When everyone is clear on the definitions, the group members are briefed on the simple house rules for the exercise. In general, those are simple and similar to the ones in Hopes and Fears exercise:

  • Input during phase 1 should come from everyone individually

  • Ideation and evaluation are separated

  • One assumption per post-it. If you have to use “and” it’s probably not only one idea

  • Be specific – it should be clear without doubt what the assumption is referring to. E.g. “storing personal data” is not sufficient – one needs to exemplify storing which personal data is of particular risk (e.g. contact details, passwords, etc.)

  • Testable/Verifiable – this naturally flows from the previous item. One should be able to clearly tell when an assumption holds true or not

  • Write in caps so everything can be readable

  • Avoid high-context language and abbreviations – an external person such as the facilitator themselves should be able to understand what the post-it is referring to

  • One idea/solution/decision alternative per canvas

With that, everyone is invited to contribute inputs to the canvas for a period of 5 minutes per column/section. In general, that is enough to get a good 10-15 entries per category. If the group is small enough, everyone can explain their entry as they are committing it to the wall. That would shorten the next phases of the exercise.

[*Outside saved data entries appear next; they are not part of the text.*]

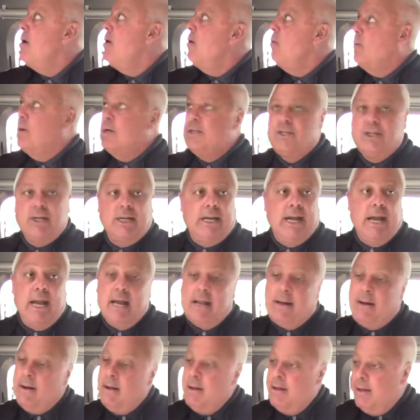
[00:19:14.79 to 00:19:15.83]
Once
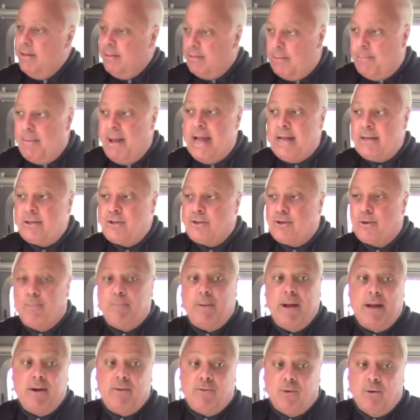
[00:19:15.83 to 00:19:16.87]
again, the master
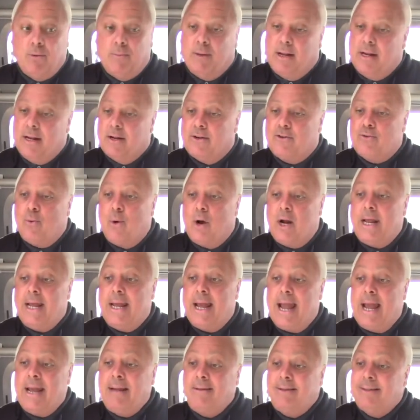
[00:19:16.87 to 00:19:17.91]
bedroom in the
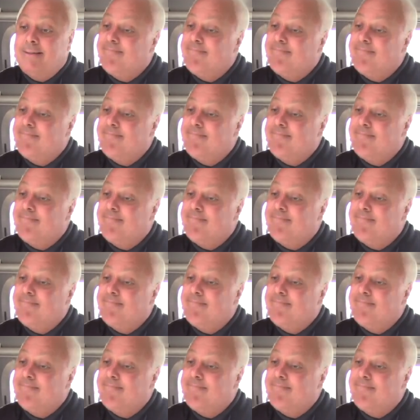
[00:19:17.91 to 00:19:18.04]
28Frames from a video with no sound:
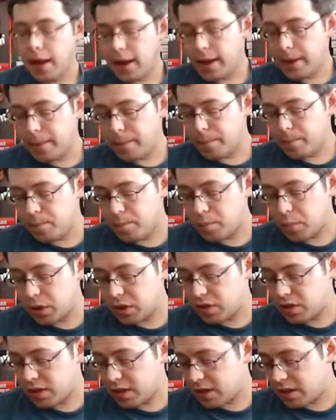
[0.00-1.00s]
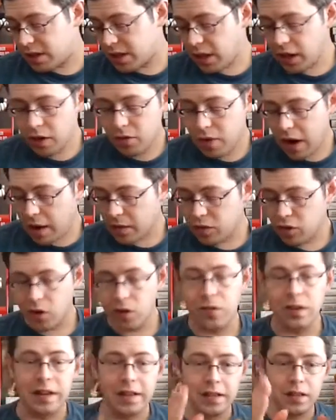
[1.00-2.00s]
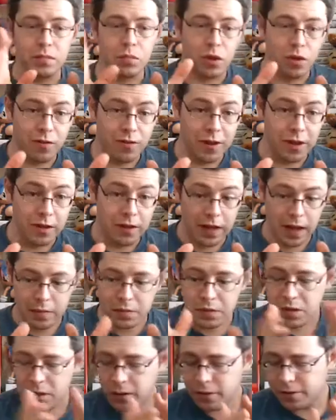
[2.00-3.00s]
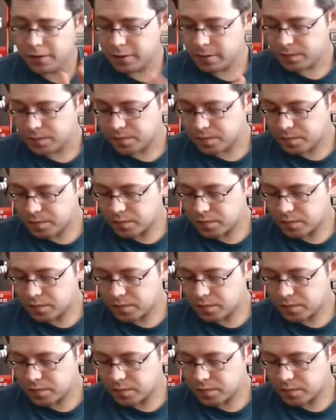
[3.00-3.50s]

But to kind of round it off, a little more video game stuff.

A short note about the framing of assumptions. In the best case scenarios, the assumptions should be framed in such way that if they do not hold true, the proposed solution wouldn’t hold up. E.g. a good framing would be – “Our users will, on average, update their status with text or photos at least at least once a day”, or “Multi-gender ridesharing is acceptable for our target market”, or “We can collect and store credit card data safely”.   

Below is an example of how the canvas would look.  

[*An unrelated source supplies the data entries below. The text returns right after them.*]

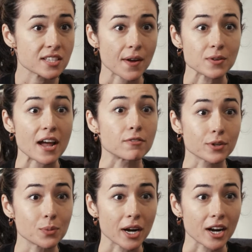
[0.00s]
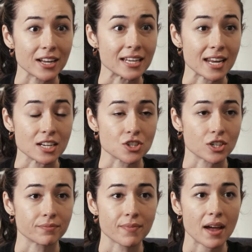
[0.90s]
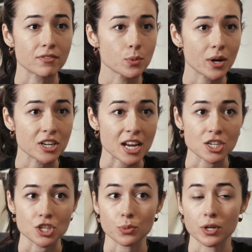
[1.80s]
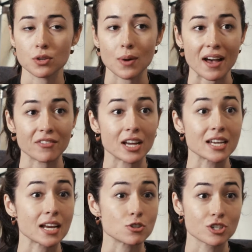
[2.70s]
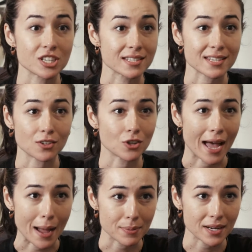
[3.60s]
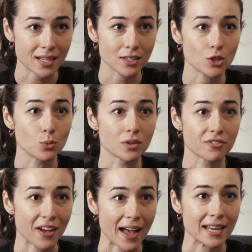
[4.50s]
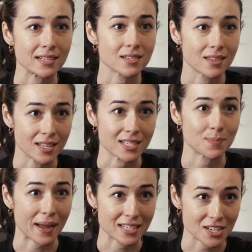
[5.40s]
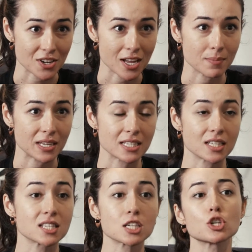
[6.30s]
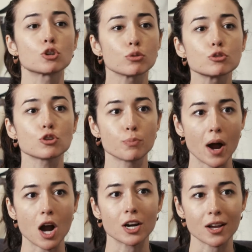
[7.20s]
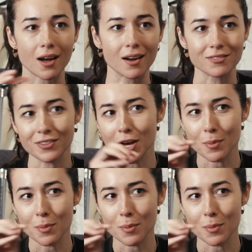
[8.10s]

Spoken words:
is found everywhere in nature. Everywhere in nature where you have a nitrogen cycle happening, you will find this bacteria because it's such a crucial part ofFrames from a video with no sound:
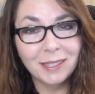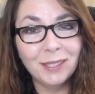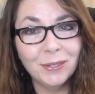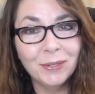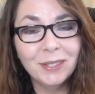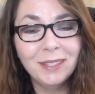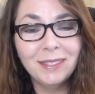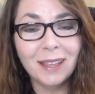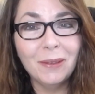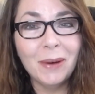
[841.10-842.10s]
soon.
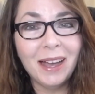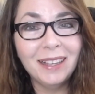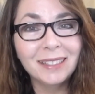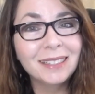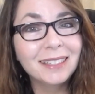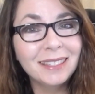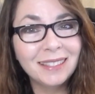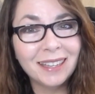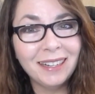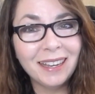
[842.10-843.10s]
Stella Wilde,
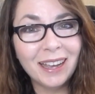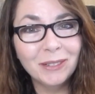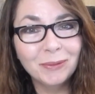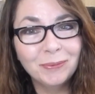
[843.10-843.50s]
signing out.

How your Assumptions Canvas should look like

How your Assumptions Canvas should look like

Once this part is completed, the facilitator can go through the columns one by one with the group. Similar items will be grouped and unclear entries will be reformulated. Usually that would take another 2-3 minutes per column and would lead to a total of 5-10 entries per category. Not all categories have to be completed (E.g. not all ideas or decisions have an issue at scale).

When everyone is satisfied with the end state of the canvas, the facilitator should document it and the exercise moves on to evaluation. Each individual is given 10 sticker votes and is encouraged to distribute them across the post-its that they find to be the highest risk assumptions. 5 minutes are given for that part of the exercise. Once that part is done, the top 10-15 assumptions are extracted. Hypotheses and tests will be designed for them in order to determine how likely those assumptions are to hold true. This part will be addressed in a further post.